I am trying to prevent this. You're welcome
They fit as few as 8 months ago... and then somehow my dad dying and my work exploding, going through all kinds of crap to become foster parents, and my battle with depression all took a toll, and now.. they don't fit. Humph.
I don't know if any of you have ever battled real depression before... but it totally sucks. Within two weeks of my dad dying, it hit me. The immediate hyperventilating, shock, omgosh what just happened feelings started to go away, and a new, deeper, darker "I'm here to stay and I'm your new best friend" feeling took its place. That feeling is numb. It's almost a complete void of feelings.
For me, this led to a lot of mindless eating, mindless sitting around, and the inability to give a diddly-squat about much of anything. I even, many times, almost closed my business. I didn't want to do anything, and it seemed overwhelming.
Fast forward, because I know this is getting depressing to read in itself, and I'm feeling a lot better! Hallelujah and praise Jesus! *said in my best Mrs. Sister Christian voice*
If you can look at this picture and not laugh - we cannot be friends.
Now I'm left with what I did to myself - when I wasn't caring about diddly-squat.
I finally stepped on the scale about two months ago, for the first time in 8 months. I knew it wasn't gonna be pleasant. I knew my clothes didn't fit. I knew my one chin was really trying to become two... but hey, if you don't see the scale - you can really convince yourself "it's just water weight."
I stepped on.. held my breath and sucked in as much as I could.. you know.. because the air in your lungs offsets the fat in your thighs.... *drum roll please* 140lbs. "O-M-G"
It was only one cupcake..I swear!
Okay, I know the average woman now a days weighs much more than that, but for me, this is A LOT. This is a size or two bigger, and I see FAT FORMING where it's never formed before. "Why did I let this happen?!"
So, I got back to work. On top of running with dogs all day, I got back to my power yoga a few nights a week. Weights have been dusted off and used. I'm drinking water again - instead of living on pure Coke Zero all day. (Kidneys.. I'm sorry for the abuse you've suffered..) I'm hungry.. ugh. And, don't give me the "oh you don't have to be hungry" crap.
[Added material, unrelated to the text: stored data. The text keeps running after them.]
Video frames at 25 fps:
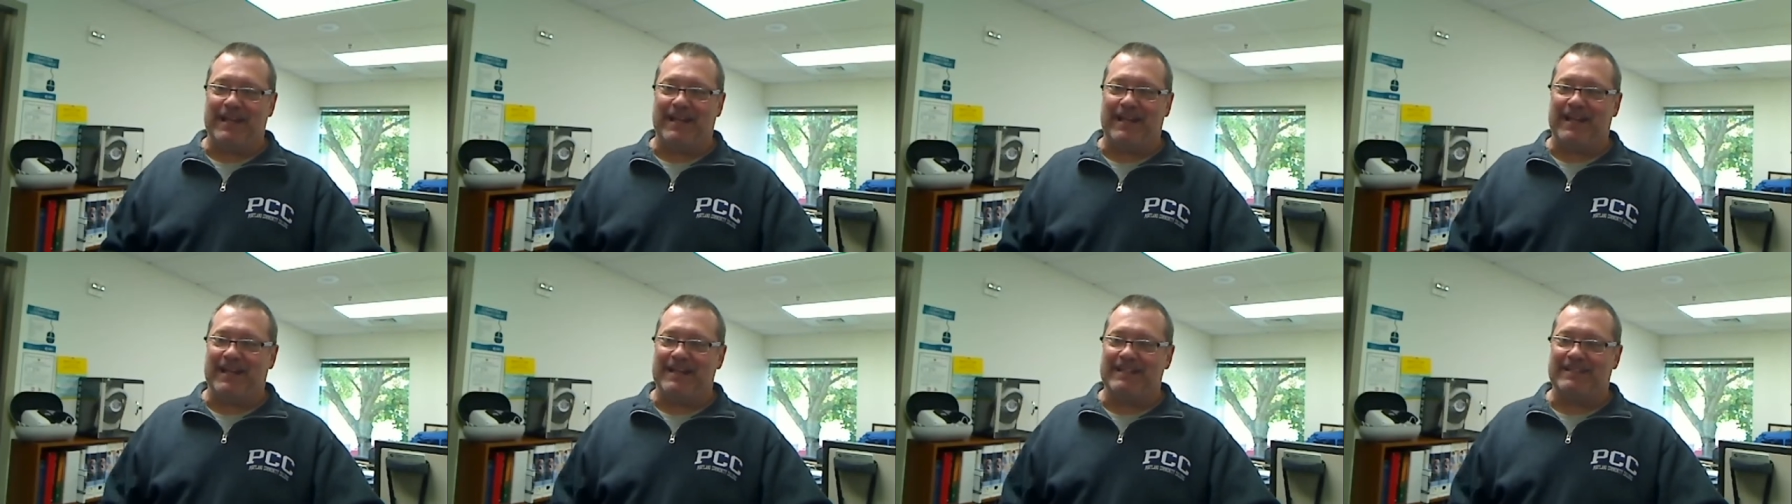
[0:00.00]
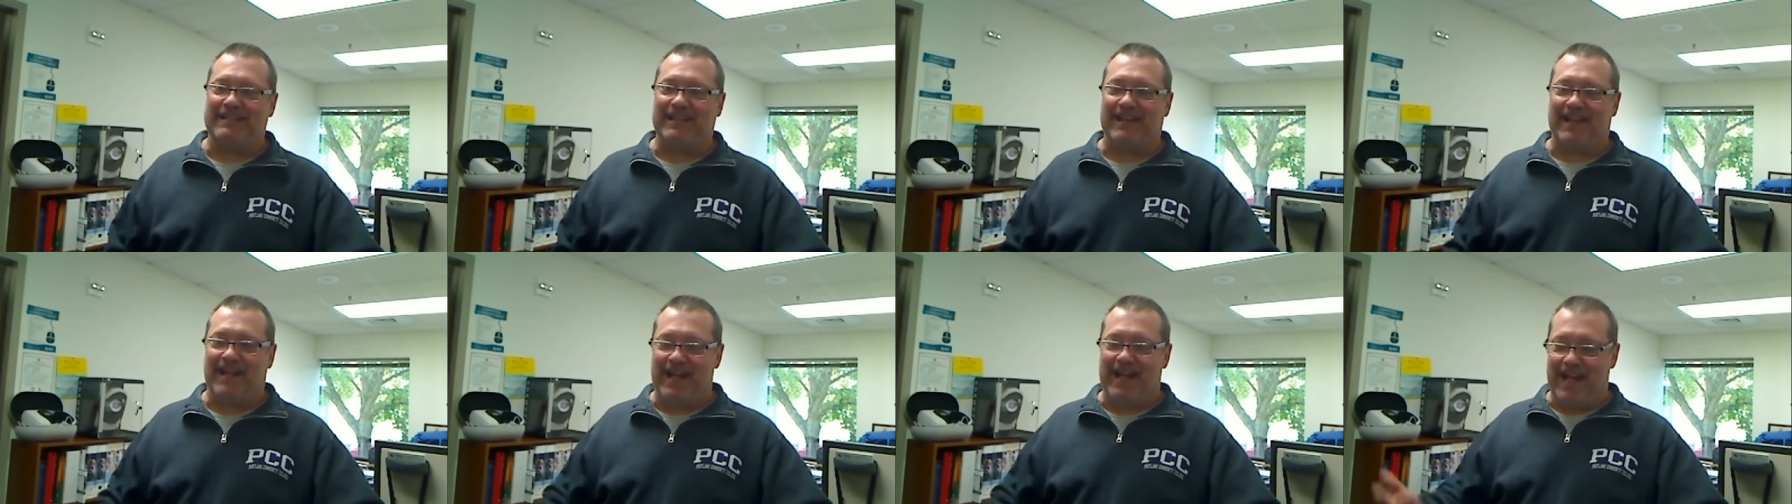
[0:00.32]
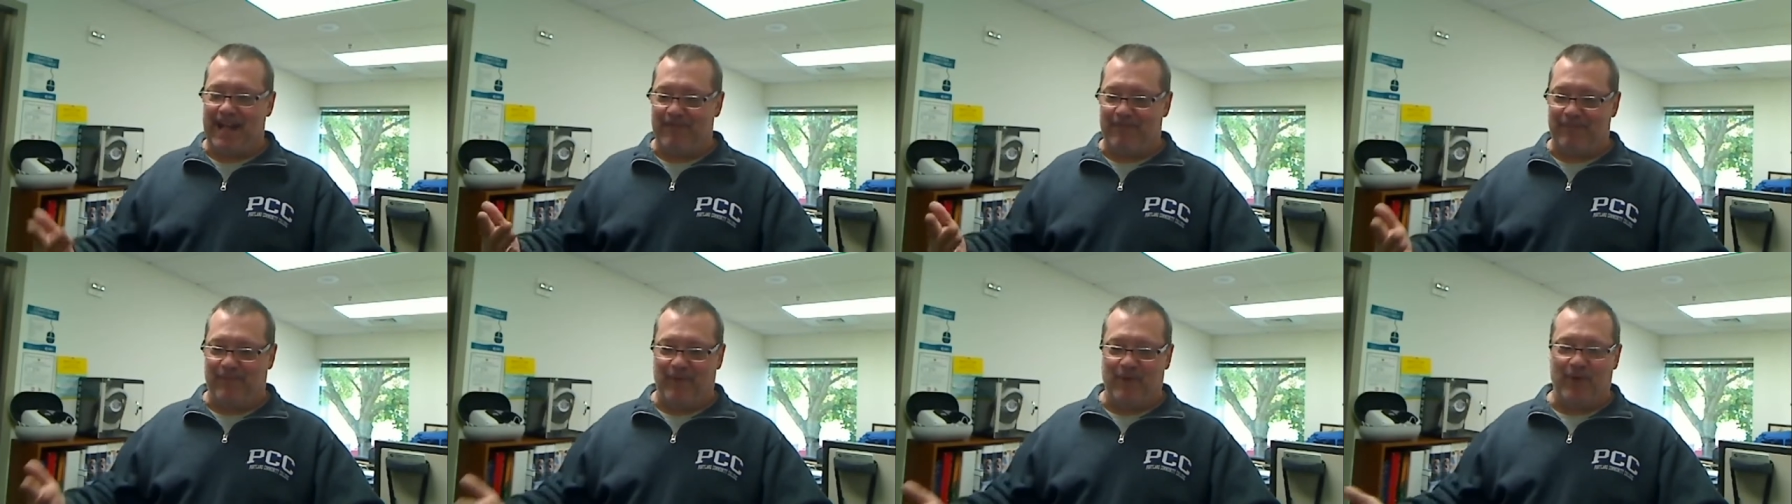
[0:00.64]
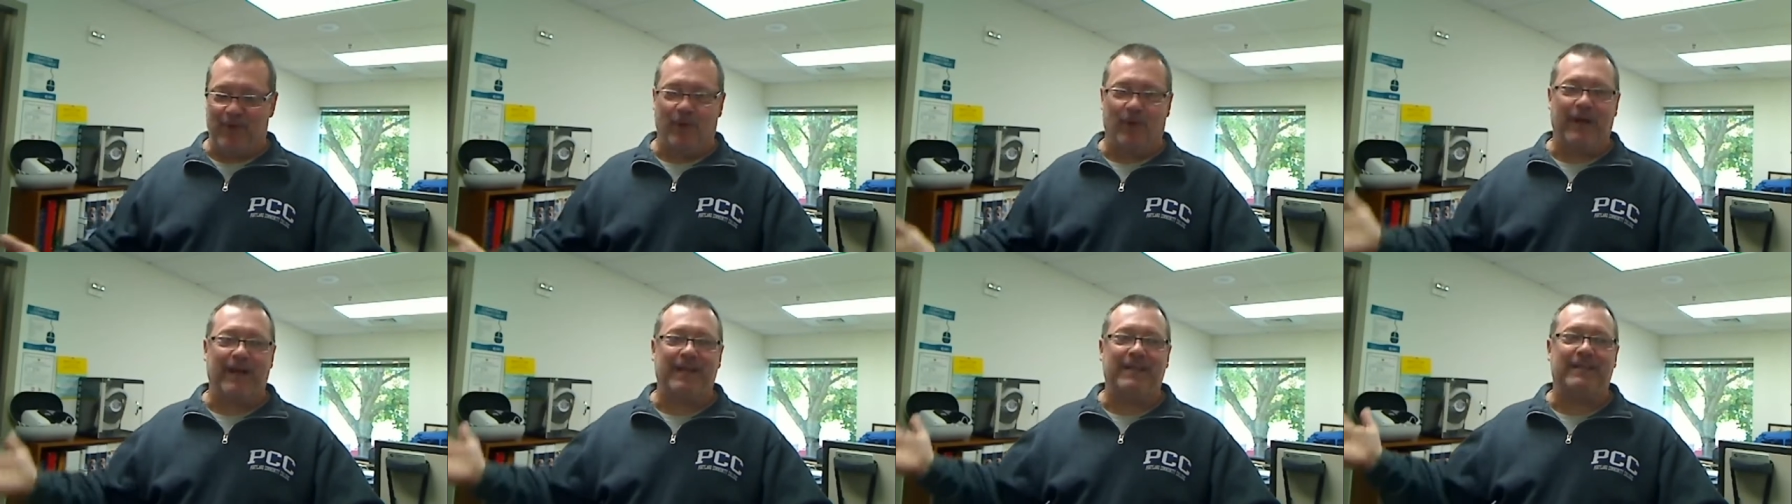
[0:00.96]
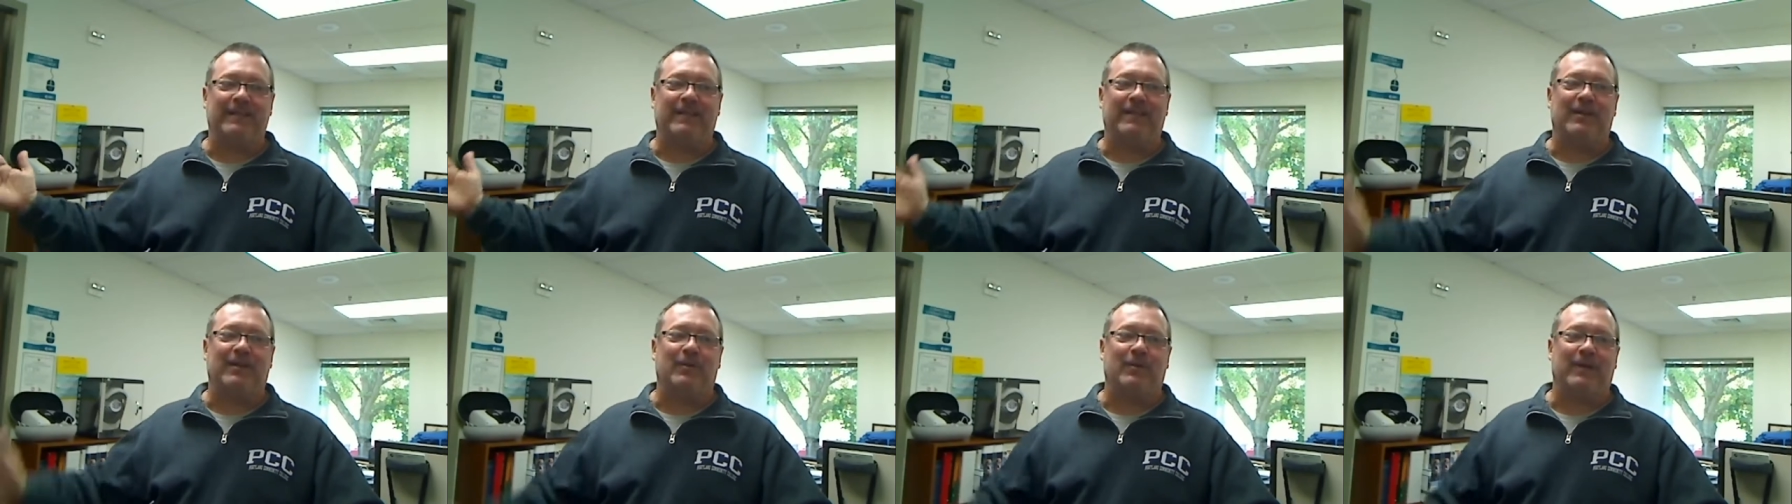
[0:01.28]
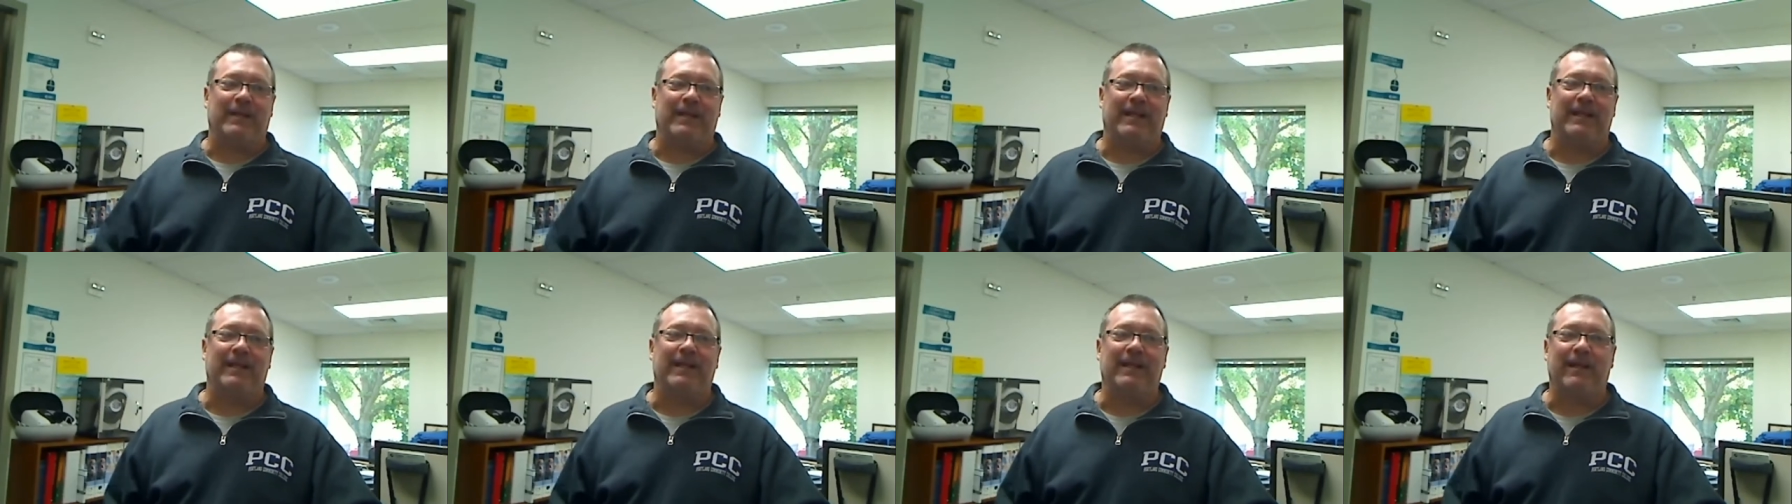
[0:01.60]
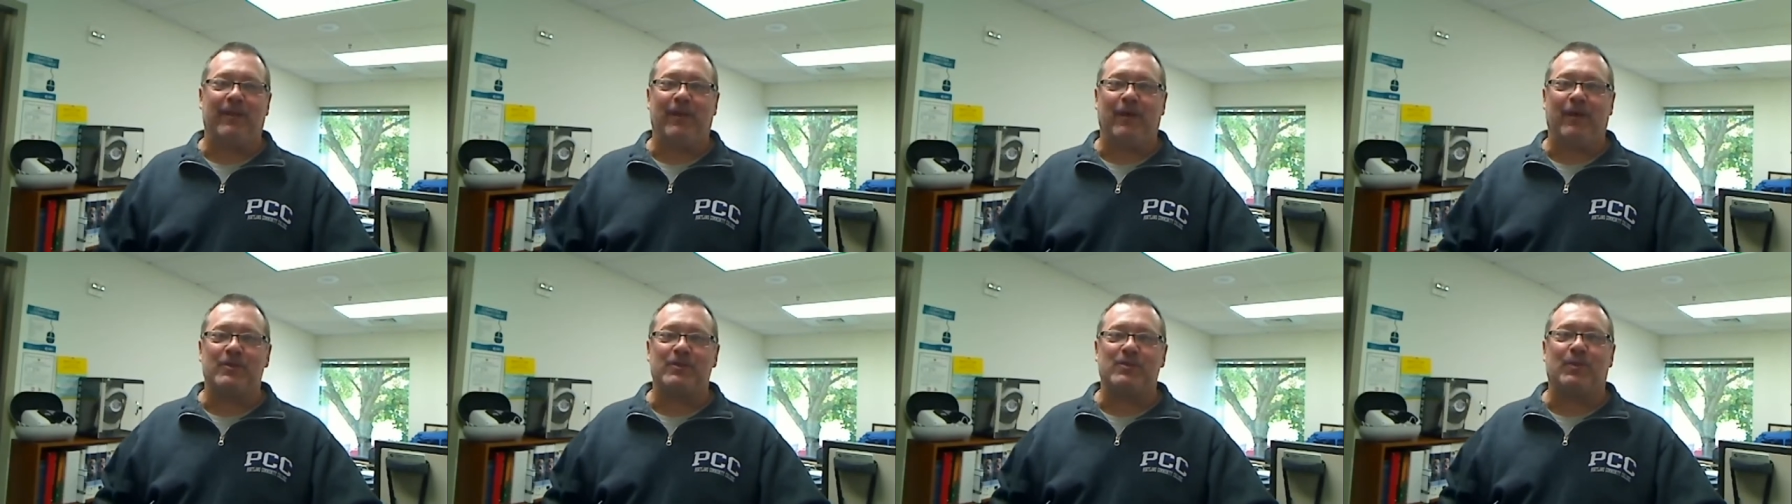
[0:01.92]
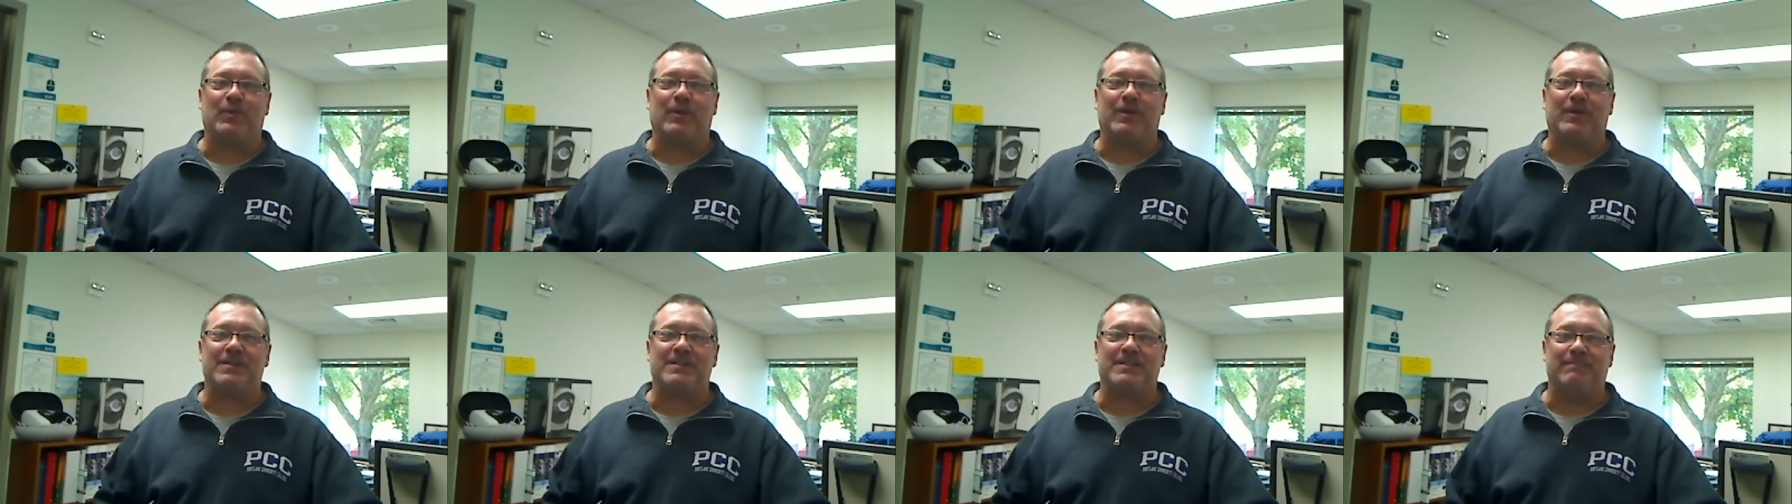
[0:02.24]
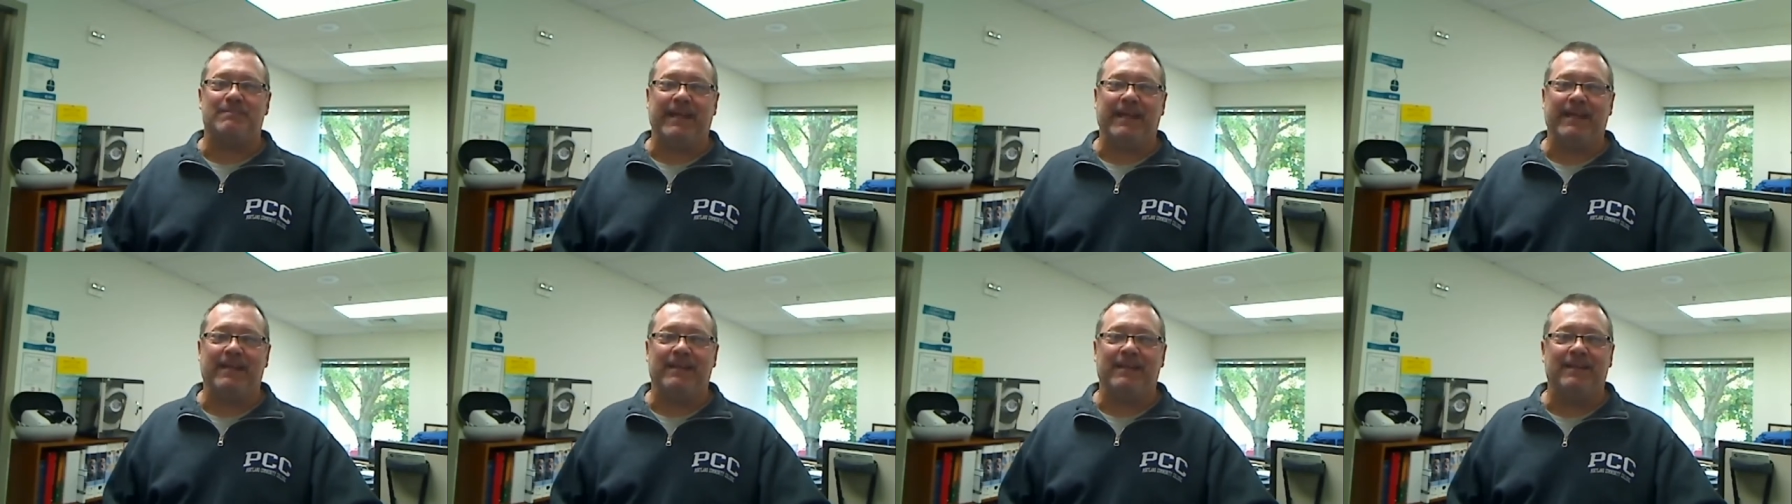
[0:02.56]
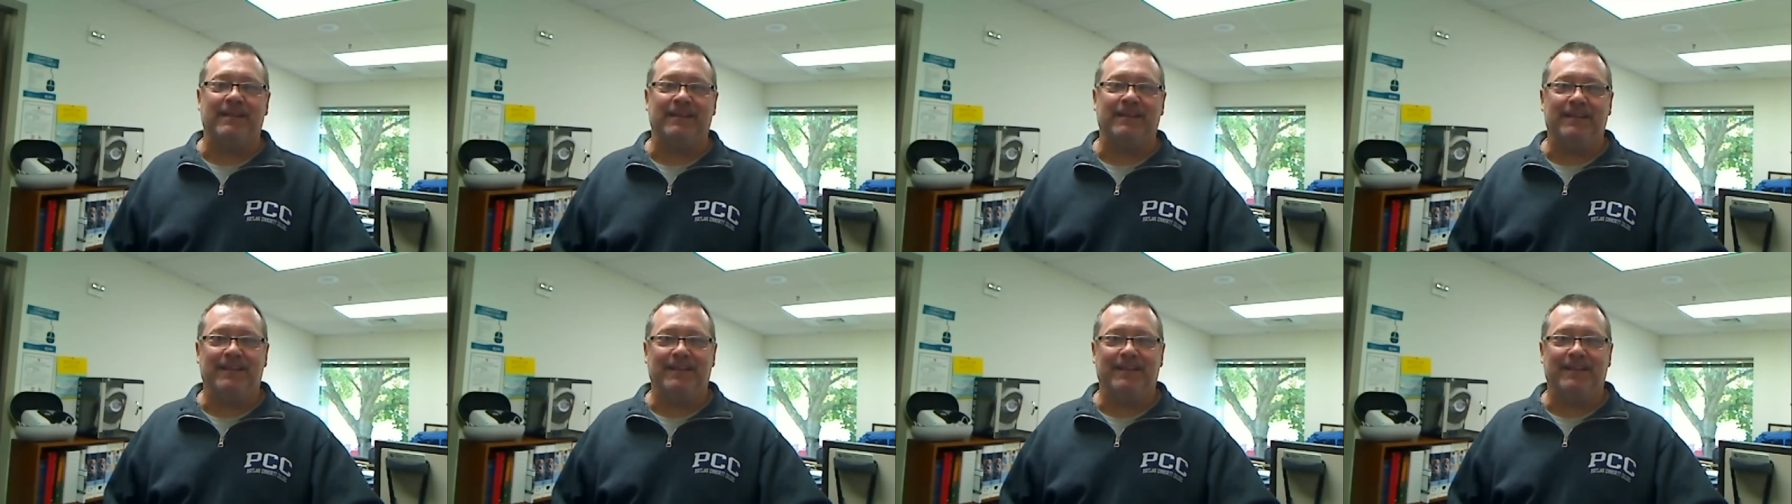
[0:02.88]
and I said I have no idea what any of those words mean.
Yes I do... you just don't know how big my appetite is. If I'm never hungry, I'm not losing. Three smaller meals and one snack a day - this sucks but it's working.
A week or so ago our good friends brought over their Wii Fit (and their super adorable baby boy) and I bravely stepped on, and let it weigh me, in front of everyone. Who cares, right?
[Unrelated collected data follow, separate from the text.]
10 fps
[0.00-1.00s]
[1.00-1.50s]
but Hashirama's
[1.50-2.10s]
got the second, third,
**Drum roll please** 135. I had a mix of "Thank God... 5 pounds gone!" and "Seriously? That used to say 125!!"
So, slowly but surely I'm getting back to where I once was. It's hard when you're not officially "overweight" and you, to you, aren't at your goal weight. Everyone wants to convince you to just chill out.. but when you know how good you DID look - and how good you CAN look - you just don't want to settle for anything else. Type A personality.. right here.
Do the tree pose 40 times a day and eat nothing but carrots
and you too can look like us!
Is anyone else in this boat with me? Trying to just drop those last few "vanity" pounds? Isn't it hard?!